Para evitar o tempo de prisão, ele optou por um tratamento para reverter seus impulsos naturais, mesmo sabendo que não era possível. Dois anos depois de iniciar essa suposta cura por castração química, Alan Turing tomou uma decisão muito mais complexa para a qual seus genes não haviam sido programados: ele cometeu suicídio em 7 de junho de 1954.
Foi isso que a investigação policial determinou. De acordo com a autópsia, a causa da morte foi envenenamento por cianeto, e ao lado de seu corpo uma maçã mordida foi encontrada. Os pesquisadores concluíram que Turing havia injetado cianeto na maçã antes de mordê-la. Mas a maçã nunca foi analisada, deixando em aberto outras possibilidades, como a inalação acidental de cianeto, que Turing aparentemente estava usando para um experimento em seu quarto.
Há muitas dúvidas sobre o suicídio de Turing, pois ainda não está claro se ele havia decidido encerrar sua vida por causa de sua convicção e tratamento por castração química, que foi concluída um ano antes de sua morte. Tampouco há evidências que confirmem que o logotipo da Apple, a maçã mordida (que, novamente, revolucionou a computação na década de 1970), seja uma homenagem a Alan Turing. A coincidência das listras do arco-íris do logotipo original da Apple com a bandeira do orgulho gay alimenta essa hipótese, mas Steve Jobs negou que essa fosse a origem do emblema: “Gostaríamos que fosse”, disse o fundador da empresa ao escritor e ator Stephen Fritar.
O verdadeiro tributo veio de seus colegas, que em 1966 começaram a dar o Prêmio Turing, equivalente ao Nobel de ciência da computação. No final do século XX, o reconhecimento da figura de Turing começou a ser muito mais difundido.

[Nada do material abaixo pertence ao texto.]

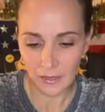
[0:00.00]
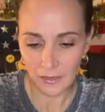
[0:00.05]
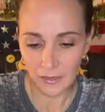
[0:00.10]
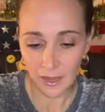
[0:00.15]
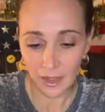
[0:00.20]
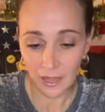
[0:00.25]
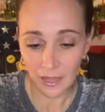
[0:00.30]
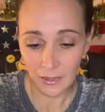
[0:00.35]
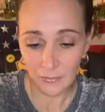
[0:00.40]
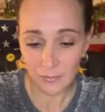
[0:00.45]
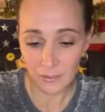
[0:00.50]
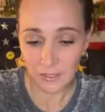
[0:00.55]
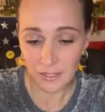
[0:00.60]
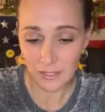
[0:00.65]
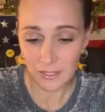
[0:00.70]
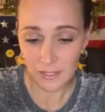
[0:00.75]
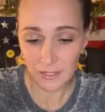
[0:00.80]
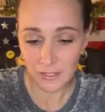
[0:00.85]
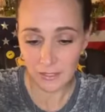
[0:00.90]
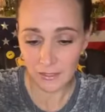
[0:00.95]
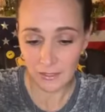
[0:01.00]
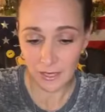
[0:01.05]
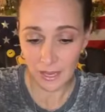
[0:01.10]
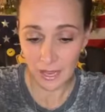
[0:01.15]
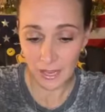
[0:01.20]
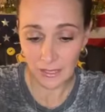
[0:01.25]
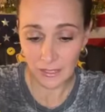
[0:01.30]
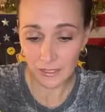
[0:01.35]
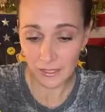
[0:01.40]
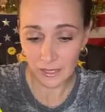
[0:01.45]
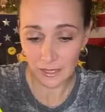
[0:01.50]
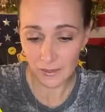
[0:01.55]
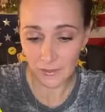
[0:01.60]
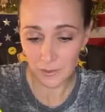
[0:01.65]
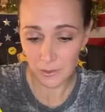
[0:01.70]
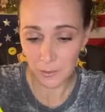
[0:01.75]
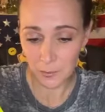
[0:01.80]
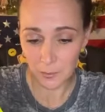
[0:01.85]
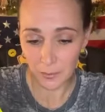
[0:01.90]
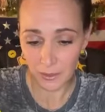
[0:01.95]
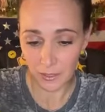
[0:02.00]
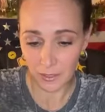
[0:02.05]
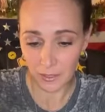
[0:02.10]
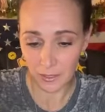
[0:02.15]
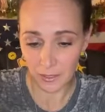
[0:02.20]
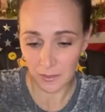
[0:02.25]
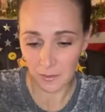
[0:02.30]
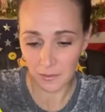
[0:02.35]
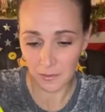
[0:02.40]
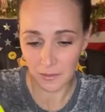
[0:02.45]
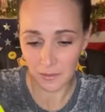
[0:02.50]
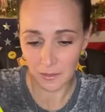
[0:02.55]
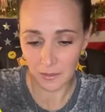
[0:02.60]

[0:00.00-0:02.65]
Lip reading: and I haven't seen any hairspray in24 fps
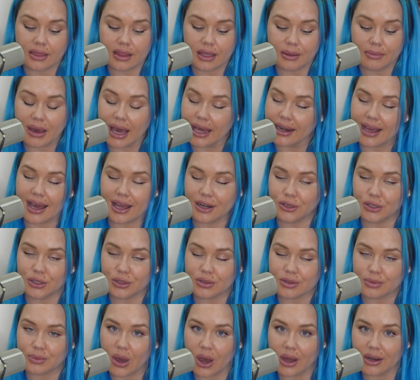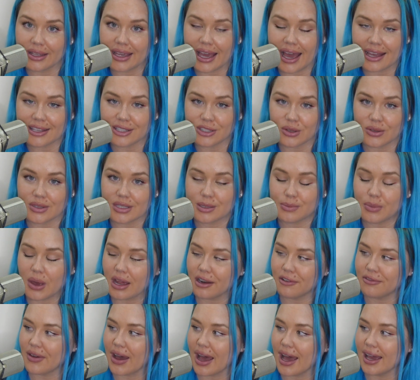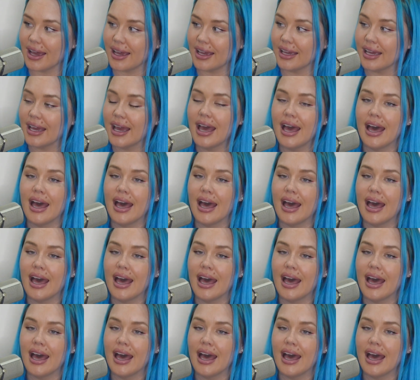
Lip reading: the Mad Hatter News podcast on Spotify.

E em 2009, o primeiro-ministro britânico, Gordon Brown, desculpou-se oficialmente com Alan Turing pela forma como foi tratado. Foi uma reação a uma petição online que buscava um perdão real.
A inicial reticência política e a complexidade dos procedimentos atrasaram a medida para restaurar a honra de Turing, e não chegou a tempo do centenário de seu nascimento em 2012. O perdão real chegou em agosto de 2014 com o objetivo de “lembrar-se de Turing por suas contribuições durante a guerra e não por sua subsequente condenação criminal”. Foi uma medida simbólica e excepcional, uma vez que os perdões geralmente são concedidos apenas se o agressor for tecnicamente inocente. Além disso, o decreto real da rainha Elizabeth II lançou outro processo. Em fevereiro de 2015, a família de Turing solicitou perdão póstumo aos outros quase 50.000 homens condenados na Grã-Bretanha por sua homossexualidade, que foi um crime naquele país entre 1885 e 1967.